FIG. 12 depicts an example computer architecture 1200 for muting caption streams and muting audio streams. As depicted, computer architecture 1200 includes speech recognition module 102, audio compression module 103, mute module 1207, mute module 1208, and multiplexer 104 (e.g., at a conferencing endpoint). Speech recognition module 102 and audio compression module 103 can receive audio 1112, including speech 1211 (e.g., from an audio input interface). In general, speech recognition module 102 can convert speech 1211 into caption stream 1213 and audio compression module 103 can convert audio 1112 into audio stream 1214.

Speech recognition module 102 can send caption stream 1213 to mute module 1207. Mute module 1207 can refer to caption mute setting 1217. Caption mute setting 1217 can indicate if captions are muted or are not muted. If captions are not muted, mute module 1207 sends caption stream 1213 to multiplexer 104. On the other hand, if captions are muted, mute module 1207 does not send caption stream 1213 to multiplexer 104. Caption mute setting 1217 can be set and/or changed via user input commands at a sending endpoint. Caption mute setting 1217 can be set and/or changed via user input commands at a sending endpoint.

Audio compression module 103 can send audio stream 1214 to mute module 1208. Mute module 1208 can refer to audio mute setting 1218. Audio mute setting 1218 can indicate if audio is muted or is not muted. If audio is not muted, mute module 1208 sends audio stream 1214 to multiplexer 104. On the other hand, if audio is muted, mute module 1208 does not send audio stream 1214 to multiplexer 104. Audio mute setting 1218 can be set and/or changed via user input commands at a sending endpoint.

Caption mute setting 1217 and audio mute setting 1218 can be set and/or changed independently and separately. As such, both captions and audio can be muted, captions can be muted while audio is not muted, audio can be muted while captions are not muted, or both captions and audio are not muted.
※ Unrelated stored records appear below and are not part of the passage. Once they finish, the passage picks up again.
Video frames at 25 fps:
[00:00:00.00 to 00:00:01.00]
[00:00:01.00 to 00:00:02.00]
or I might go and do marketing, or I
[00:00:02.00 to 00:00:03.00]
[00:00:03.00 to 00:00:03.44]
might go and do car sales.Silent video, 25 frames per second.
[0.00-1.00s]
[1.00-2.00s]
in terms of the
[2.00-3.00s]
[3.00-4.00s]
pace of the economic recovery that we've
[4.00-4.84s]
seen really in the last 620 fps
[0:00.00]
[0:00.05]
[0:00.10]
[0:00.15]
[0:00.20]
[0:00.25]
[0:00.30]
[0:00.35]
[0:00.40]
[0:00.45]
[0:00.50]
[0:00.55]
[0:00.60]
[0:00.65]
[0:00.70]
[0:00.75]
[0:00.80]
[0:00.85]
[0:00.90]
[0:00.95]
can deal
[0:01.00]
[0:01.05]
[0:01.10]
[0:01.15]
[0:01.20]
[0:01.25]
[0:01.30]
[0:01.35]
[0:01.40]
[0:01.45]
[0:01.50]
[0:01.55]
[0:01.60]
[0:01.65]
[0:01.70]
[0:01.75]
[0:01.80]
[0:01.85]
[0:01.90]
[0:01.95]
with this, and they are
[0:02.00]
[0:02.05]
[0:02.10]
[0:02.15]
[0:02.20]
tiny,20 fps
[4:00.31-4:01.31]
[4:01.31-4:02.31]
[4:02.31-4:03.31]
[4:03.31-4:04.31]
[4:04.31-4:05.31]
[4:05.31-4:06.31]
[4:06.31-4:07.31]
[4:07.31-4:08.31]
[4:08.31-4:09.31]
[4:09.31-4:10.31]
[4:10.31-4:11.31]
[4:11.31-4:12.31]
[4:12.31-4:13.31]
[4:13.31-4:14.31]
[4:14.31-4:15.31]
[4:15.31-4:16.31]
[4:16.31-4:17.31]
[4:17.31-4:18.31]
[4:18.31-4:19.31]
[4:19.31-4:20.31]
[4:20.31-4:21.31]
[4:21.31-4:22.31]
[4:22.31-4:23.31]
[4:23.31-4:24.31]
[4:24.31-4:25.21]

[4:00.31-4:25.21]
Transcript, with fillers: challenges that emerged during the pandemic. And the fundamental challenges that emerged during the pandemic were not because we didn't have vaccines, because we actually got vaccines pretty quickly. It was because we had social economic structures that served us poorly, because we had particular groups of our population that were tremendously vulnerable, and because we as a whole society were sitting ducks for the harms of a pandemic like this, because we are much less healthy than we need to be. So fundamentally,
Some systems or endpoints perform both caption and audio mute in tandem so that users intending to exchange words locally without sharing them across the conference are able to do so without accidentally forgetting to mute one or the other stream.

Multiplexer 104 can multiplex non muted caption stream 1213 and/or non-muted audio stream 1214 into transport stream 1216. Thus, transport stream 1216 may include neither caption stream 1213 nor audio stream 1214, may include caption stream 1213 but not audio stream 1214, may include audio stream 1214 but not caption stream 1213, or may include both of caption stream 1213 and audio stream 1214. Transport stream 1216 can be sent to another conferencing endpoint. Some systems or endpoints further allow muting (aka blanking) of a video stream independently from that of an audio and/or caption stream.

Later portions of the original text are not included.